Encerrando a sus disfuncionales personajes en un apartamento-taller parisino siempre atestado, de paredes tentaculares de las que nadie escapa, Maurice Pialat coloca la cámara con vocación entomológica, mostrando las acciones y reacciones sin entrar en juicios, aunque su irrupción en la pantalla te hace sentir la incomodidad del voyeur que puede participar del curso de los acontecimientos con sólo desearlo, del escritor que maneja los hilos a su antojo como único conocedor que es de lo que vendrá. Es el director al ser actor y desaparecer en mitad de la trama el que condena a entenderse a la troupe. El espectador, cuando termina la proyección, lamenta no haber podido modificar el guión y hacer feliz a Suzanne.
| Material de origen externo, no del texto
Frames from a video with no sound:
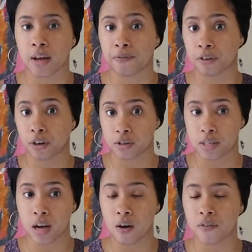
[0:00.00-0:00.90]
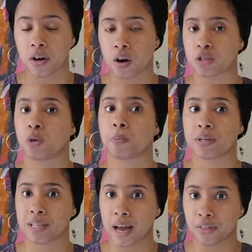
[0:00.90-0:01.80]
and for herself and also
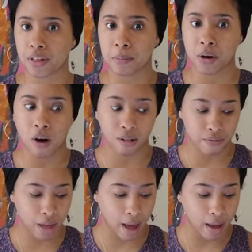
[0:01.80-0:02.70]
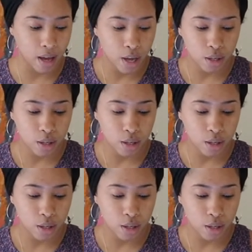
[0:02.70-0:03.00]
protect them and all of that.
En medio de la incomprensión y el autoritarismo, de más histeria que besos, pese a lo podríamos presuponer al leer su título, Sandrine Bonnaire, que debutaba como protagonista con una rotundidad pocas veces vista, le regaló a Pialat, apasionado vocacional del arte como demuestra en sus comentarios sobre el Picasso pirápico -el crítico hermano de su nuera no es sino él fuera de cuadro-, una escena llena de talento y frescura, la del hoyuelo sonriente, y que desconocemos si tuvo su replica en, o fue respuesta a, la bofetada que el director propinó a la indefensa mujer/actriz.
Van Gogh (1991), retrato de los días finales del pintor, fue señalada en su estreno por la crítica como la obra maestra del director francés. Se equivocaban en la elección del artículo: olvidaban a À nos amours.
En el libro 1001 películas que hay que ver antes de morir (Editorial Grijalbo) se detalla 1 título de M. Pialat: Loulou (1980).